Python examples demonstrating performance improvements using cython and numba
I came across an old post by jakevdp on Numba vs Cython. I thought I will revisit this topic because both Numba and Cython has matured significantly over this time period. In this post I am going to do two examples:
import numpy as np
import numba
import cython
%load_ext cython
import pandas as pd
numba.__version__, cython.__version__, np.__version__
('0.31.0', '0.24.1', '1.11.3')
X = np.random.random((1000, 3))
def pairwise_python(X):
M = X.shape[0]
N = X.shape[1]
D = np.empty((M, M), dtype=np.float)
for i in range(M):
for j in range(M):
d = 0.0
for k in range(N):
tmp = X[i, k] - X[j, k]
d += tmp * tmp
D[i, j] = np.sqrt(d)
return D
%timeit -n10 pairwise_python(X)
def pairwise_numpy(X):
return np.sqrt(((X[:, None, :] - X) ** 2).sum(-1))
%timeit -n10 pairwise_numpy(X)
pairwise_numba = numba.jit(pairwise_python)
%timeit -n10 pairwise_numba(X)
%%cython
import numpy as np
cimport cython
from libc.math cimport sqrt
@cython.boundscheck(False)
@cython.wraparound(False)
def pairwise_cython(double[:, ::1] X):
cdef int M = X.shape[0]
cdef int N = X.shape[1]
cdef double tmp, d
cdef double[:, ::1] D = np.empty((M, M), dtype=np.float64)
for i in range(M):
for j in range(M):
d = 0.0
for k in range(N):
tmp = X[i, k] - X[j, k]
d += tmp * tmp
D[i, j] = sqrt(d)
return np.asarray(D)
%timeit -n10 pairwise_cython(X)
The timiing for the results in Jake's post (2013) and the results from this post (2017) are summarized below.
df1 = pd.DataFrame({"Time (ms)": [13400,111, 9.12, 9.87], "Speedup": [1, 121, 1469, 1357]},
index=["Python", "Numpy", "Numba", "Cython"])

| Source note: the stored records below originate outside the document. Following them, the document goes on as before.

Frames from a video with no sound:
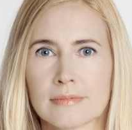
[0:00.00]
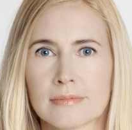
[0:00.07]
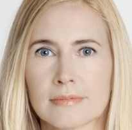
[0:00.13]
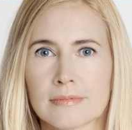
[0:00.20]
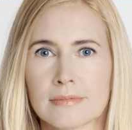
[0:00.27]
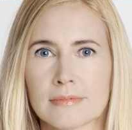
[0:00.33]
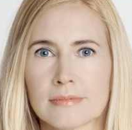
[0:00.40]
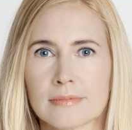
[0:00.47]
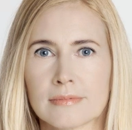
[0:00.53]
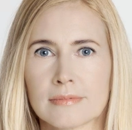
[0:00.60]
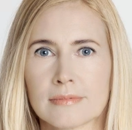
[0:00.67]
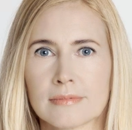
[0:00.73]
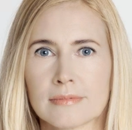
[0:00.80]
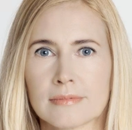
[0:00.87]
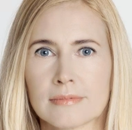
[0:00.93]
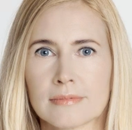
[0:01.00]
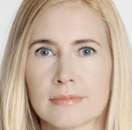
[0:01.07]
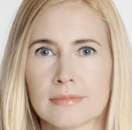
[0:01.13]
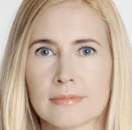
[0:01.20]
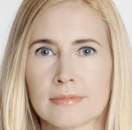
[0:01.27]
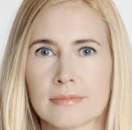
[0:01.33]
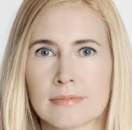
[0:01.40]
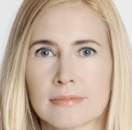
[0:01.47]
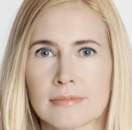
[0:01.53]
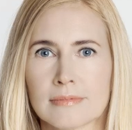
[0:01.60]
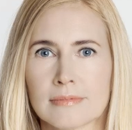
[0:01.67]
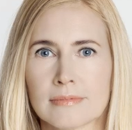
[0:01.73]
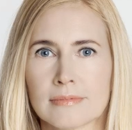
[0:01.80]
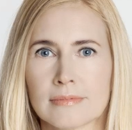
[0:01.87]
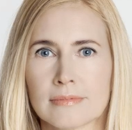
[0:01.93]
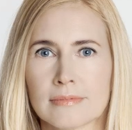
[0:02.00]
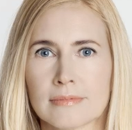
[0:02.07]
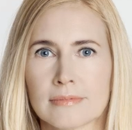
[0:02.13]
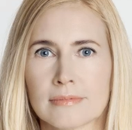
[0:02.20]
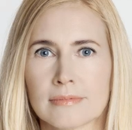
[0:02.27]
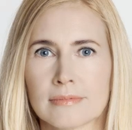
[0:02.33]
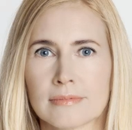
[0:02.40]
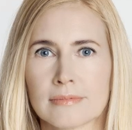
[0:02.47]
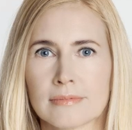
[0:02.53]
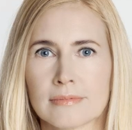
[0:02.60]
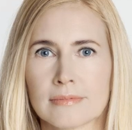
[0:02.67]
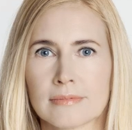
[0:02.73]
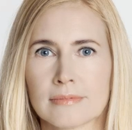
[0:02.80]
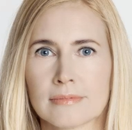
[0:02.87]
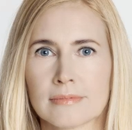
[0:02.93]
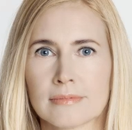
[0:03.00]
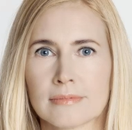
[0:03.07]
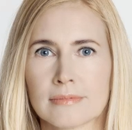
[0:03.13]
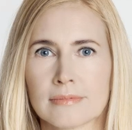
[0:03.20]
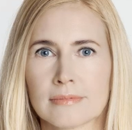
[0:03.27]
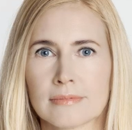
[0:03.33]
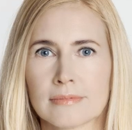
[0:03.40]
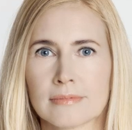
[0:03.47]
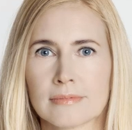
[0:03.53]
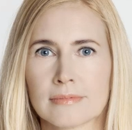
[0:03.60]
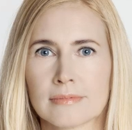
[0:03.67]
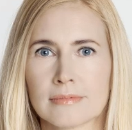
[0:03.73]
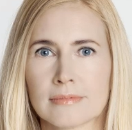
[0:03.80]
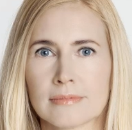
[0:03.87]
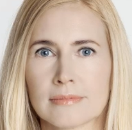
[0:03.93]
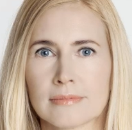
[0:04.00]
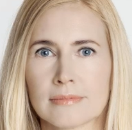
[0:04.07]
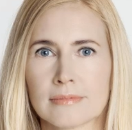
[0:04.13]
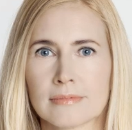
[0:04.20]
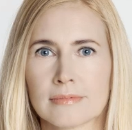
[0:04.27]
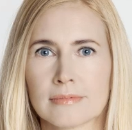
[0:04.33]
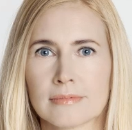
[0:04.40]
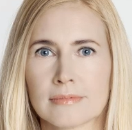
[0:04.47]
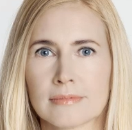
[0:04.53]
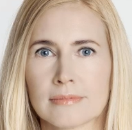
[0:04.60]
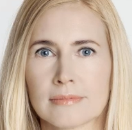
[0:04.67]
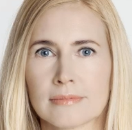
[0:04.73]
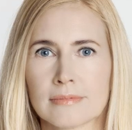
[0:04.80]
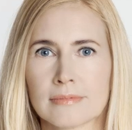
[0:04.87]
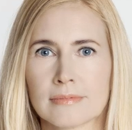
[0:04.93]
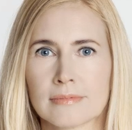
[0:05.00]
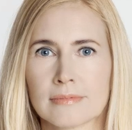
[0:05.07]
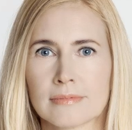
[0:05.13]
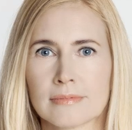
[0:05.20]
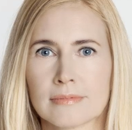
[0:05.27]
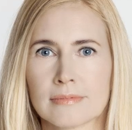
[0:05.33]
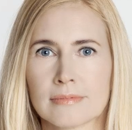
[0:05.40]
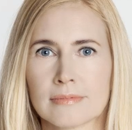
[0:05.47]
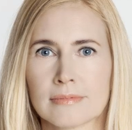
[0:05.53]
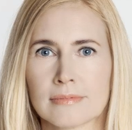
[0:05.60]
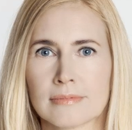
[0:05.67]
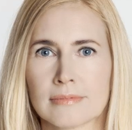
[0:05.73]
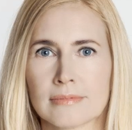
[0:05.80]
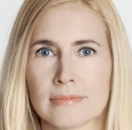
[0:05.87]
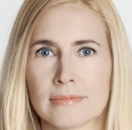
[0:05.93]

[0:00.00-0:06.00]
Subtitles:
(silence)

df2 = pd.DataFrame({"Time (ms)": [2470, 38.3, 4.04, 6.6], "Speedup": [1, 65, 611, 374]},
index=["Python", "Numpy", "Numba", "Cython"])
df = pd.concat([df1, df2], axis = 1, keys=(["2013", "2017"]))
df
The timings are speedup number for the 2013 and 2017 runs are very different due to differences in versions and perhaps even the python version. This post is using Py35 running in Windows. The take away here is that the numpy is atleast 2 orders of magnitude faster than python. And the numba and cython snippets are about an order of magnitude faster than numpy in both the benchmarks.
I will not rush to make any claims on numba vs cython. It is unclear what kinds of optimizations is used in the cython
magic. I would expect the cython
code to be as fast as C and perhaps some tweaking will help us get there. It is really interesting how easy it is to get performance boost from numba
. From an ease of use point of view, numba
is hands down winner in this simple example.
Here lets look at one more example. This is an amortizing payment calculation, such as in mortgage payments.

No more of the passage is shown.